In many cases, the key driver for investing in companies with a strong ESG record is to combat the threat of regulation, amid growing global demands for more sustainable investment.
PE and corporate investors are increasingly required to demonstrate performance that aligns with environmental goals on issues such as climate change, sustainable land and water use, and protection of biodiversity.
On social issues, there’s a renewed focus on human rights and labour standards, secure and sustainable employment, and avoidance of sweatshops, forced labour or modern slavery.
“Going forward, we expect both business and the investors targeting them to be more overt in pushing environmental credentials.”
– Michael Sonego
On the governance front, tax avoidance, corruption, executive pay and even customer data security are all on the agenda for improvement.

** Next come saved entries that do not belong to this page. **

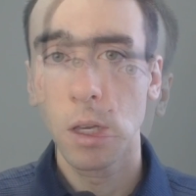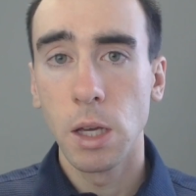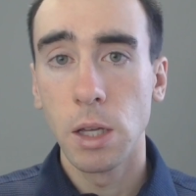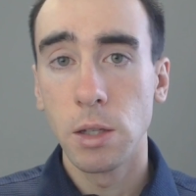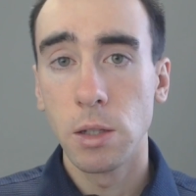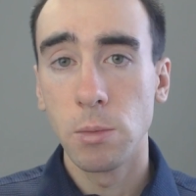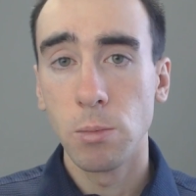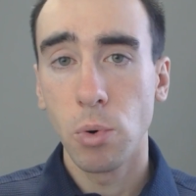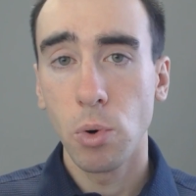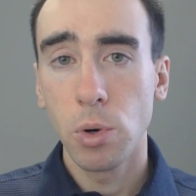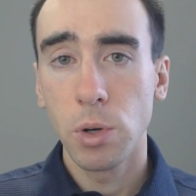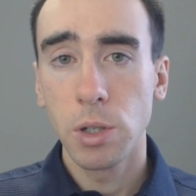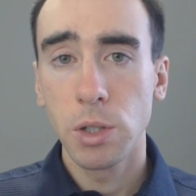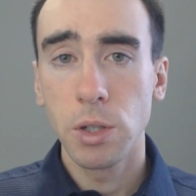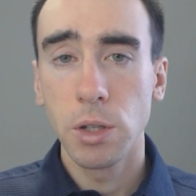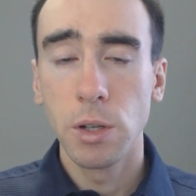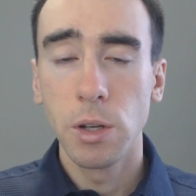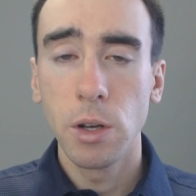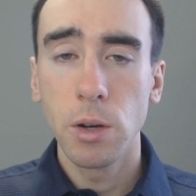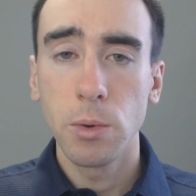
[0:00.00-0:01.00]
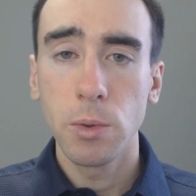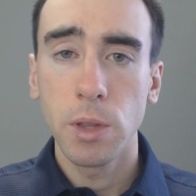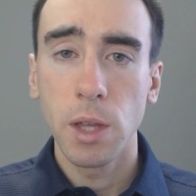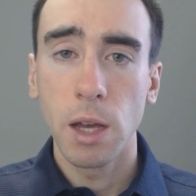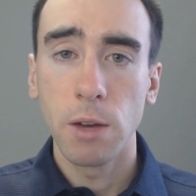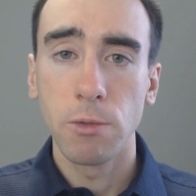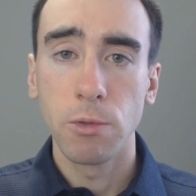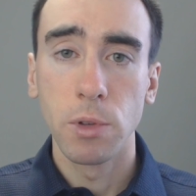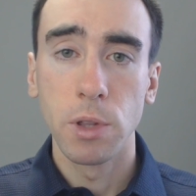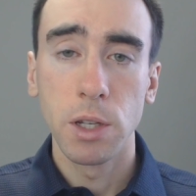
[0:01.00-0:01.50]
It's important to note
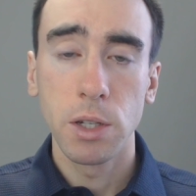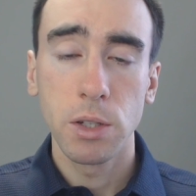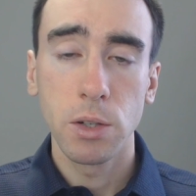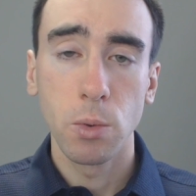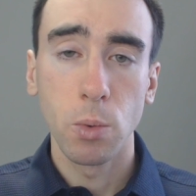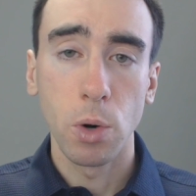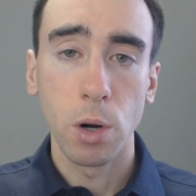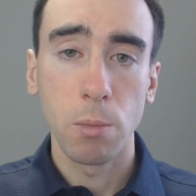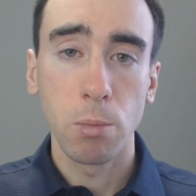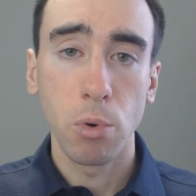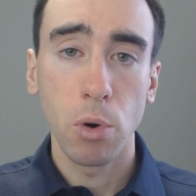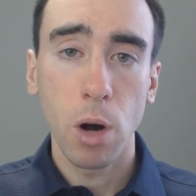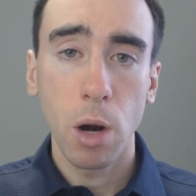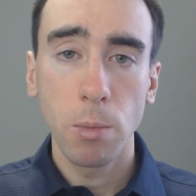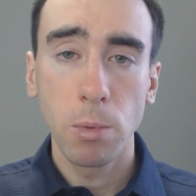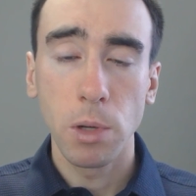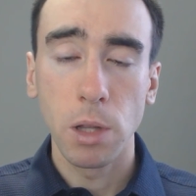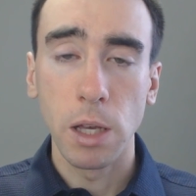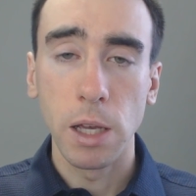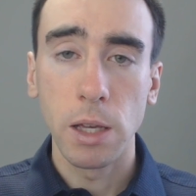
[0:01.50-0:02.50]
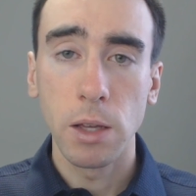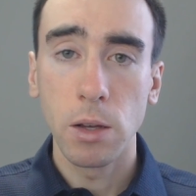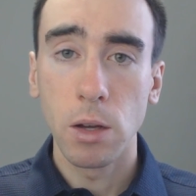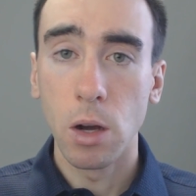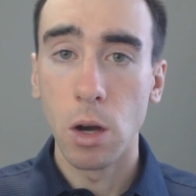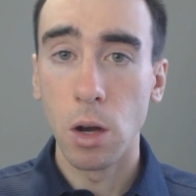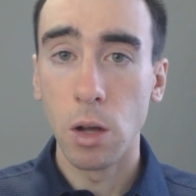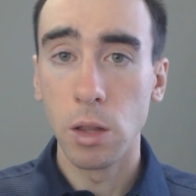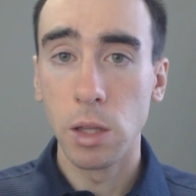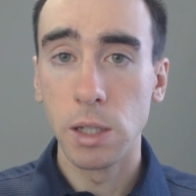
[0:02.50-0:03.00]
that for this to work properly,
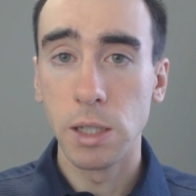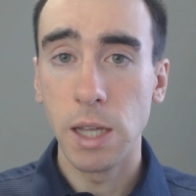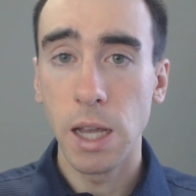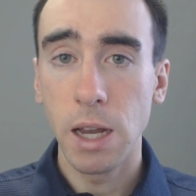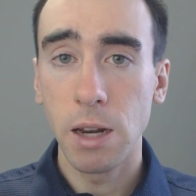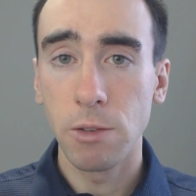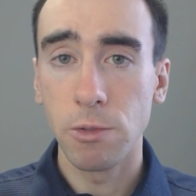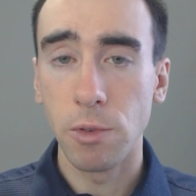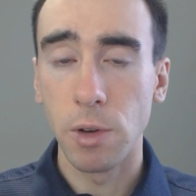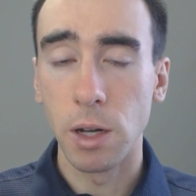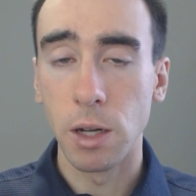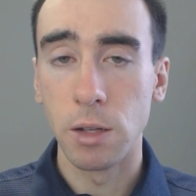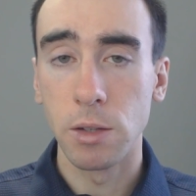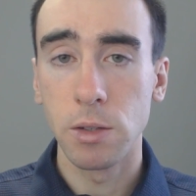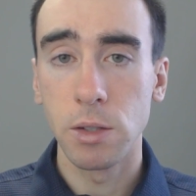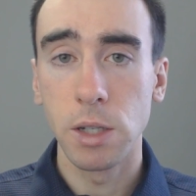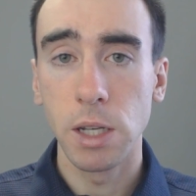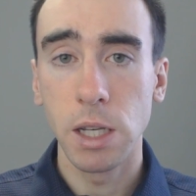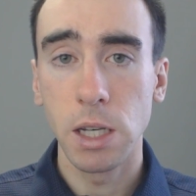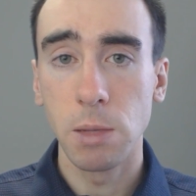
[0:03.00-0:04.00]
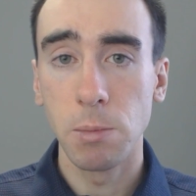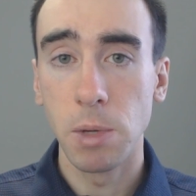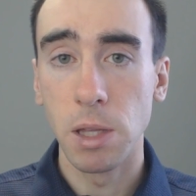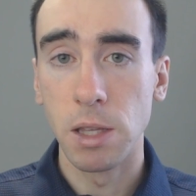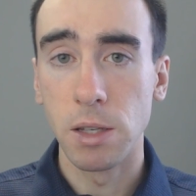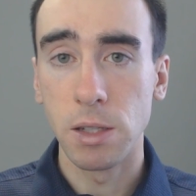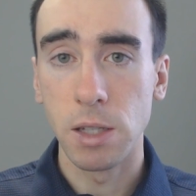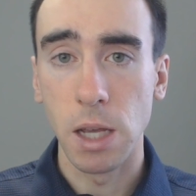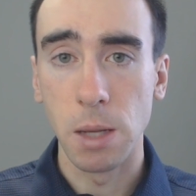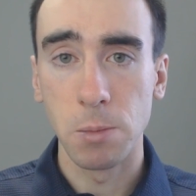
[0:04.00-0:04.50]
all the data files need to be
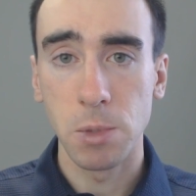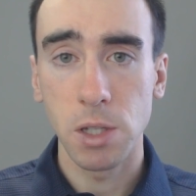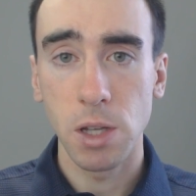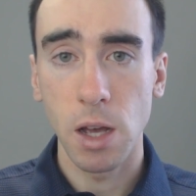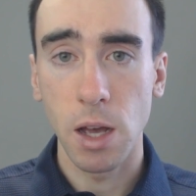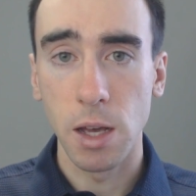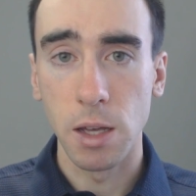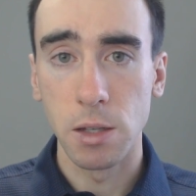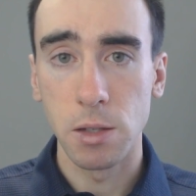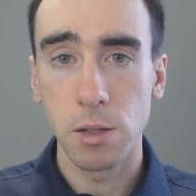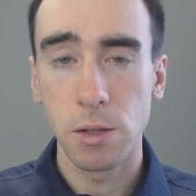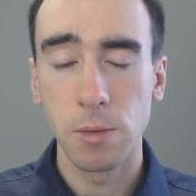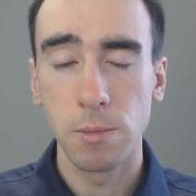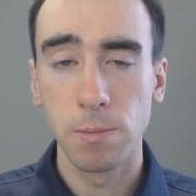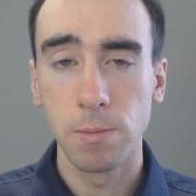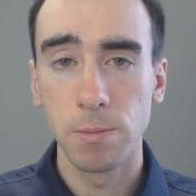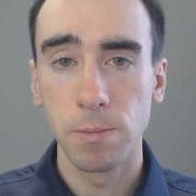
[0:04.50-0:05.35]
the same size.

Indeed, the United Nations’ Principles for Responsible Investment documents more than 730 regulatory revisions in the world’s 50 largest economies that require or encourage investors to consider long-term value considerations such as ESG factors.
Mr Sonego says these issues will only grow in importance, so investors are looking to the regulation horizon when weighing up targets.

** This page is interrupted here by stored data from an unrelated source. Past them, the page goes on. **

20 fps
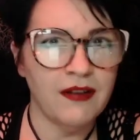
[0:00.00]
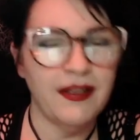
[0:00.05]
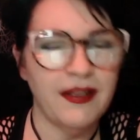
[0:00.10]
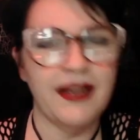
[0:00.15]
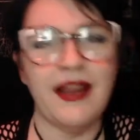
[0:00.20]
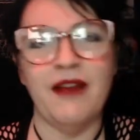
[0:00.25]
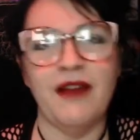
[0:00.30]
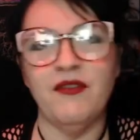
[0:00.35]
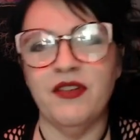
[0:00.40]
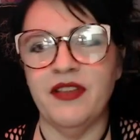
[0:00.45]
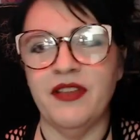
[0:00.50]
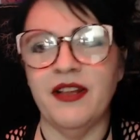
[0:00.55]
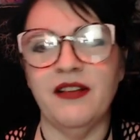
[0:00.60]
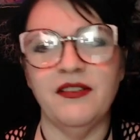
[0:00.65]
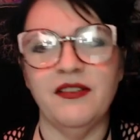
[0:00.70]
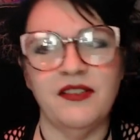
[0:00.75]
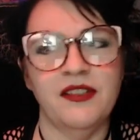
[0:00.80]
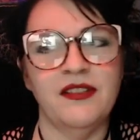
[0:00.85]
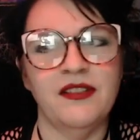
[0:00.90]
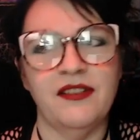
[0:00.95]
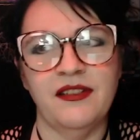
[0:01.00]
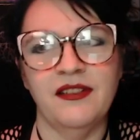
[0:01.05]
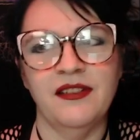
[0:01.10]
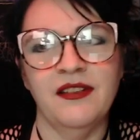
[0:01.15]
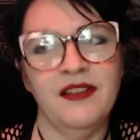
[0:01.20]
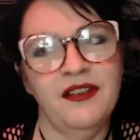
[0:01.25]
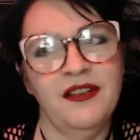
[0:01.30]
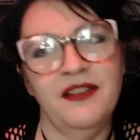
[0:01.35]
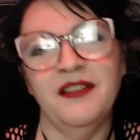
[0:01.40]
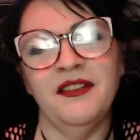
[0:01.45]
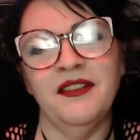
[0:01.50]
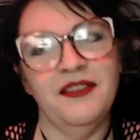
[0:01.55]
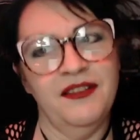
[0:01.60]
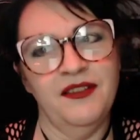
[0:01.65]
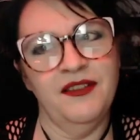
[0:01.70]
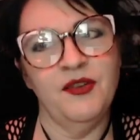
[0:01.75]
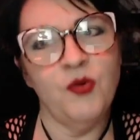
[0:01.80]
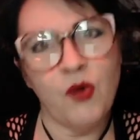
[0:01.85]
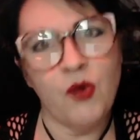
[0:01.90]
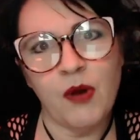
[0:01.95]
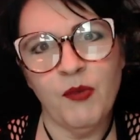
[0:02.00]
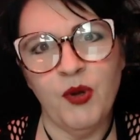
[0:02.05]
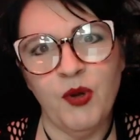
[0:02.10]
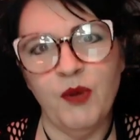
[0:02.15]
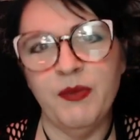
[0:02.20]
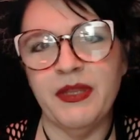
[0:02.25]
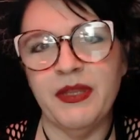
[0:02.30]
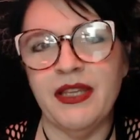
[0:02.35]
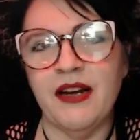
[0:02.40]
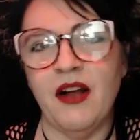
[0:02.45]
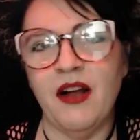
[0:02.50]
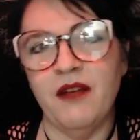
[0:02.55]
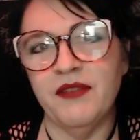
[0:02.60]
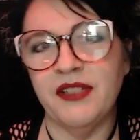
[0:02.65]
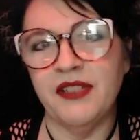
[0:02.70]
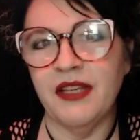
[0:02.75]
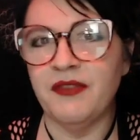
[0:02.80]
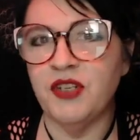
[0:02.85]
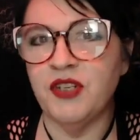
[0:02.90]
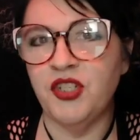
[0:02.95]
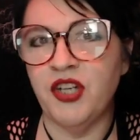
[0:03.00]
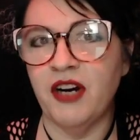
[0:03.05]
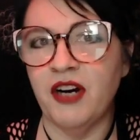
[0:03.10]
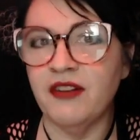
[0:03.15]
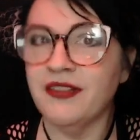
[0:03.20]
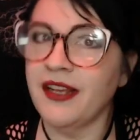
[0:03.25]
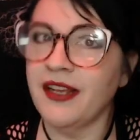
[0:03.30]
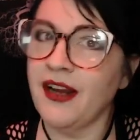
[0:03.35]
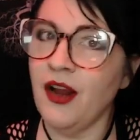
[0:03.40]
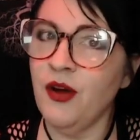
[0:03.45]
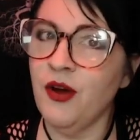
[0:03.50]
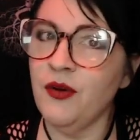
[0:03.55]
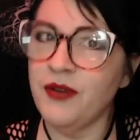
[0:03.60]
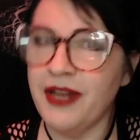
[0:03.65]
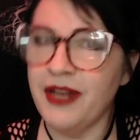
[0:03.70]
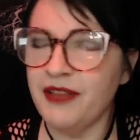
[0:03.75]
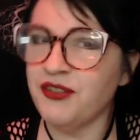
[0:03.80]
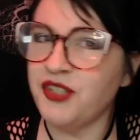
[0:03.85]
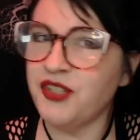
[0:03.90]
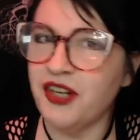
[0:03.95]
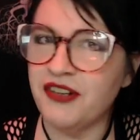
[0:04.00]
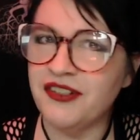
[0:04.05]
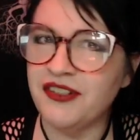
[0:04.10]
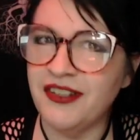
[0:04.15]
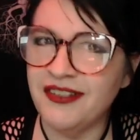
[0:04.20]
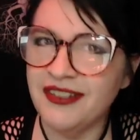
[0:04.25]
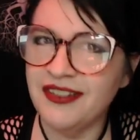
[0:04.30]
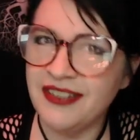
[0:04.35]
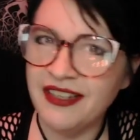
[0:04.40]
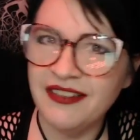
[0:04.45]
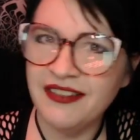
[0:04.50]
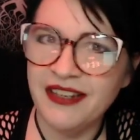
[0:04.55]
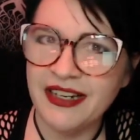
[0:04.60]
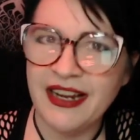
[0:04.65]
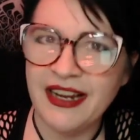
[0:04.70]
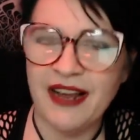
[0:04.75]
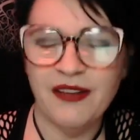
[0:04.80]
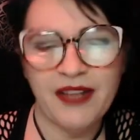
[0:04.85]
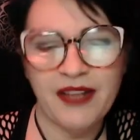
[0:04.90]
Like everything else is normal, but then all of a sudden the chair is like, oh, now the chair is on the ceiling now.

“When we look at the increasing level of regulation in most countries around things such as the sale of cars with internal combustion engines, or the use of single-use plastics, our take is that a poor track record of environmental performance is only going to increase as a deterrent for deals,” he says.
“Going forward, we expect both business and the investors targeting them to be more overt in pushing environmental credentials, whether that’s a reduction of emissions, the use of renewable power, a change to lower-carbon supply chains or other measures that demonstrate the company understands the importance of the E in ESG.”

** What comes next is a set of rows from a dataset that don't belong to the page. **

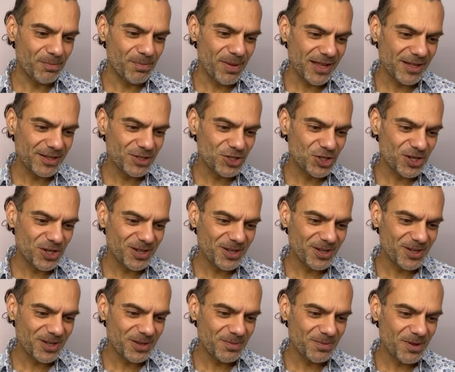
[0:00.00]

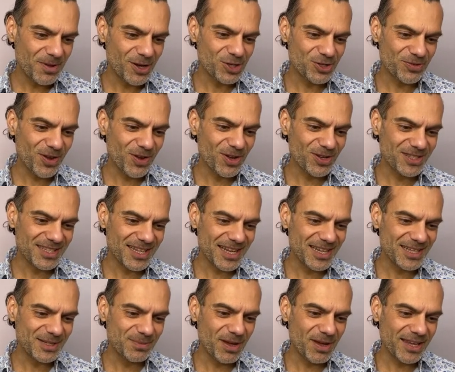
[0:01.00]
Belgium. Ashfaq
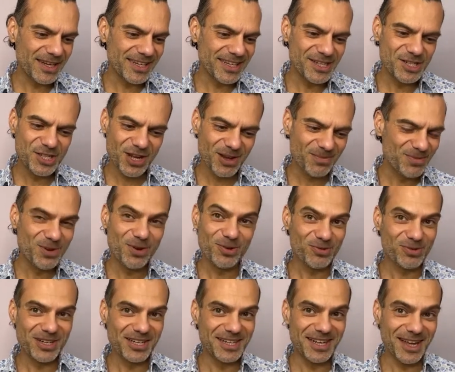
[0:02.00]
says, My liege, I'm not
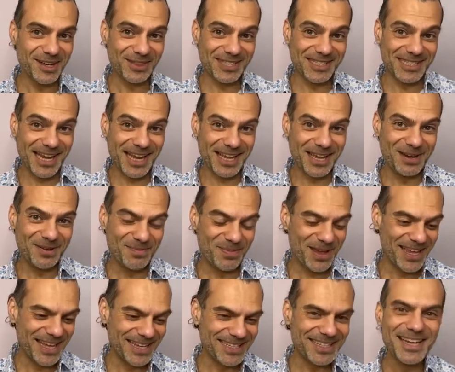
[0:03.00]
reading out the second
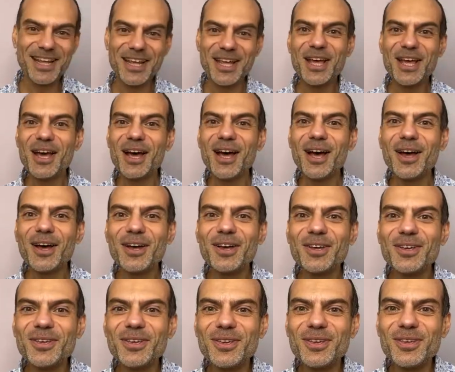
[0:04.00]
bit.
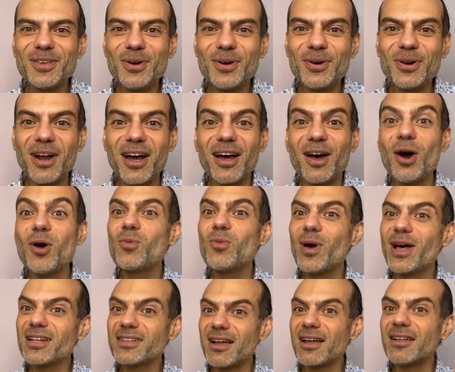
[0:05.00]
Yura. Oh,
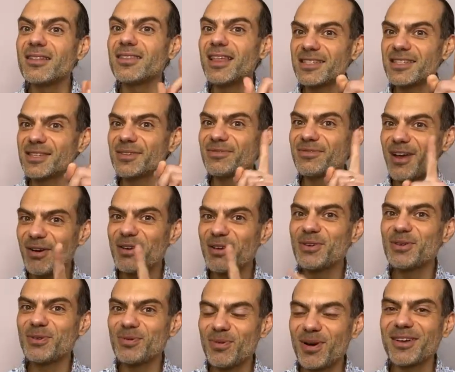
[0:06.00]
well done. That's a very
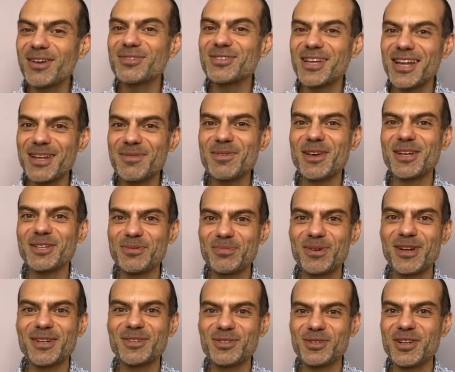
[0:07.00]
good way of telling me how to
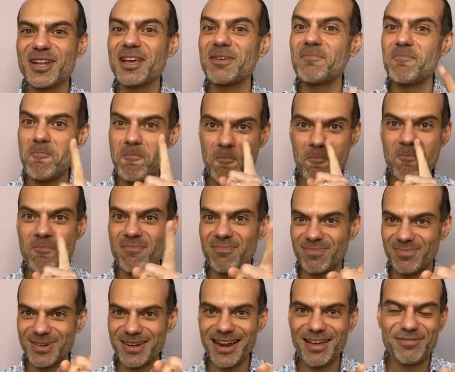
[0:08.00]
pronounce your name. Mm,
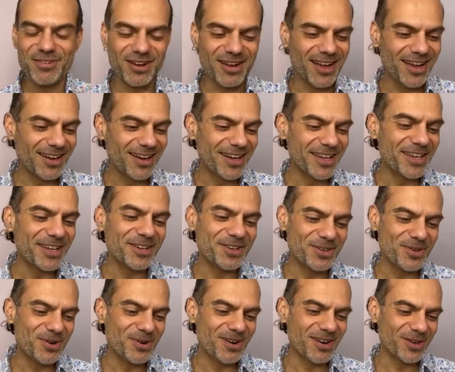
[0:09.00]
clever. I like it.
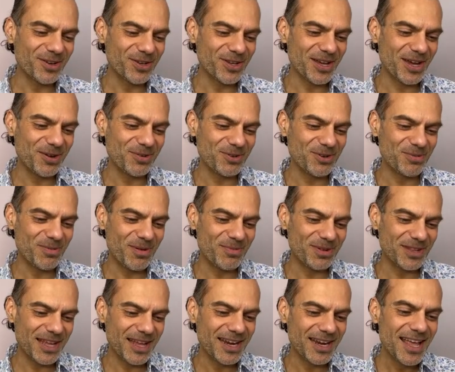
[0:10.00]
Yura. Okay, I will remember
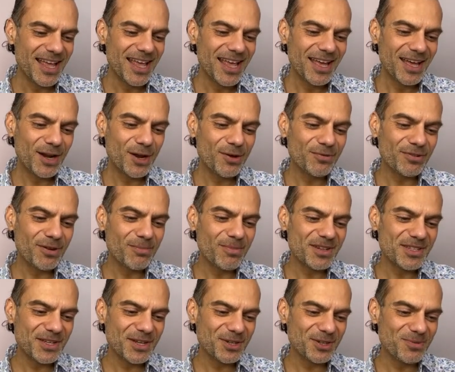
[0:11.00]
that. Hello from
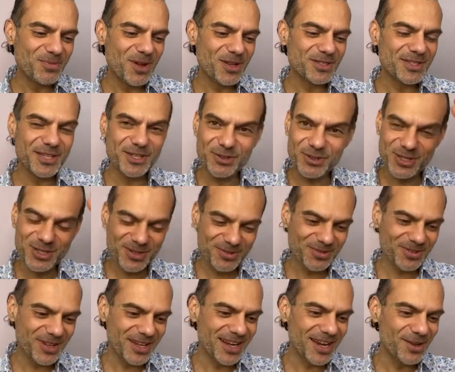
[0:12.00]
Muscat, Oman, says
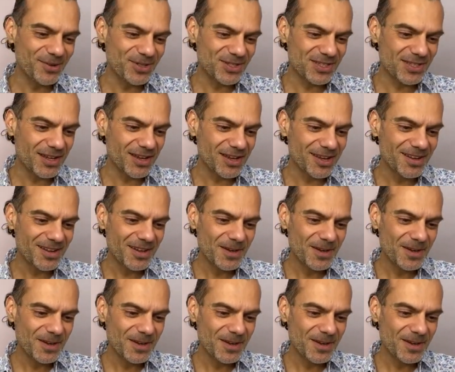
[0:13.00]
Christopher. Hello, sir.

A second key driver is legal risk — including class actions against companies for alleged ESG abuses by consumers and shareholders.
In the US, 2020 was a bumper year for class actions relating to workplace issues, including the $310 million settlement of shareholder action against Google’s parent company over claims of executive sexual misconduct and the $14 million settled action against retailer Walmart claiming pregnancy discrimination.
“If a company has a legacy of poor treatment of employees, contractors, customers, stakeholders or the community, the risks quickly start to add up.”
– Julie Haeflinger
Out of more than 1500 class actions on wage and employment issues, 61 related to cases where employees felt unsafe in having to work during the pandemic.
In Australia, a group of eight teenagers has taken class action against the Federal Government over a decision to expand a coal mine, arguing it has a duty of care not to exacerbate the risks of climate change.
In Germany, a proposed supply chain due diligence law will introduce new legal penalties for large companies that do not act against human rights violations or environmental damage within their supply chains.
“If a company has a legacy of poor treatment of employees, contractors, customers, stakeholders or the community, the risks quickly start to add up,” Ms Haeflinger says.
“Whether it is wage-theft among low-paid workers or allegations of modern slavery in the supply chain, or just a senior leader with a reputation for appalling office conduct, the social risk of bad behaviour is now too expensive for a bidder to ignore.”
Dealmakers want to know not only that the company has avoided legal action to date but also that no sleeper issues will emerge.
“Due diligence in this area is complex and time consuming, but 83% of dealmakers now want ESG discussed in the earliest stages of a deal before negotiations progress,” Mr Sonego says.
“Once those issues are clear, more than half say they have changed the valuation of a target; 33% increasing their valuation and 18% downgrading it.
“Bidders want some certainty that are not buying a law suit waiting to happen, and strong ESG performance gives them comfort that won’t be the case.”